According to the court ruling, the application was dismissed recently when the Court of Appeal upheld a High Court judgment allowing shareholders to go ahead with the meeting.The High Court Commercial Division had granted permission to four petitioners, who are NICOL shareholders, to hold an extra ordinary shareholders' meeting and install a new management including a board.
The application No. 4, 2012, was filed and dated on April 13, 2012 before Justice Agnes Bukuku leading the court to draw an order permitting the shareholders to hold the meeting.
The installation of the new management and the board comes after the former management failed to honour several directives by the Capital Markets and Securities Authority (CMSA) for the company (NICOL) to operate efficiently and in compliance with the law.
The court records indicate that CMSA suspended the former management led by Mr Felix Mosha as the Chairman of the board and Kate Armstrong, Chief Executive Officer (CEO) over various issues.
Among other things, CMSA directed NICOL to engage a fund manager, put in place an effective Investment Committee and Investment Policy and Procedures Manual and improve corporate governance.

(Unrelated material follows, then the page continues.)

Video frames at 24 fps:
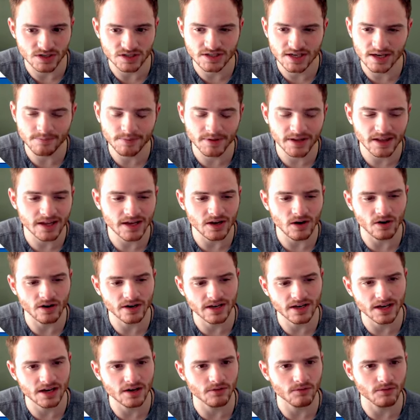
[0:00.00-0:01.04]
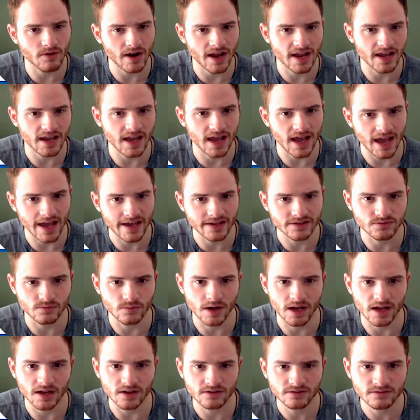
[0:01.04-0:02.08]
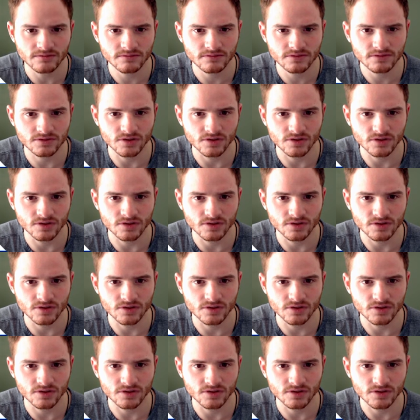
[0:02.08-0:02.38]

which typically aren't going to rank as well.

Other measures were to take action against directors, who were involved in allegedly approving questionable investments, submit audited and interim financial statements for the year and a half ended December 30, 2009 and June 2010.
CMSA had also asked NICOL to submit reports including fund managers' comments on investment and Investment Committee's recommendations on various investment decisions.
However, NICOL according to Court documents by CMSA, refused to implement the directives, violating corporate governance principles that required the board to put in place a system to eliminate conflict of interests.
After the management failed to institute the directives, the shareholders led by Public Services Pension Fund (PSPF), Parastatal Pension Fund (PPF), Local Authorities Pension Fund (LAPF) and Government Employees Provident Fund (GEPF) filed applications to the High Court Commercial Division, asking the court to give an order that would enable the shareholders hold a meeting to appoint an interim NICOL management to restructure the company under the CMSA regulations.
The shareholders also filed another application, case No. 46 of 2011 asking the High Court Labour Division to block the 65m/- payments from NICOL's bank account to former employees of Tanzania Fisheries Development Company (TFDL)
According to the sources, the payments were allegedly approved by the former NICOL management who purchased the company (TFDL) which was under insolvency.
Efforts to contact CMSA Director of Legal Services Ms Fatma Simba proved futile as her mobile number was switched off. Asked for a comment, the newly elected NICOL Interim Manager Mr Kinon Adam Wamza, said he was not in a position to comment.
Established in 2001 with the aim of becoming an investment forum for indigenous Tanzanians, NICOL has over 40,000 shareholders both ordinary and public institutions such as pension funds and religious organizations.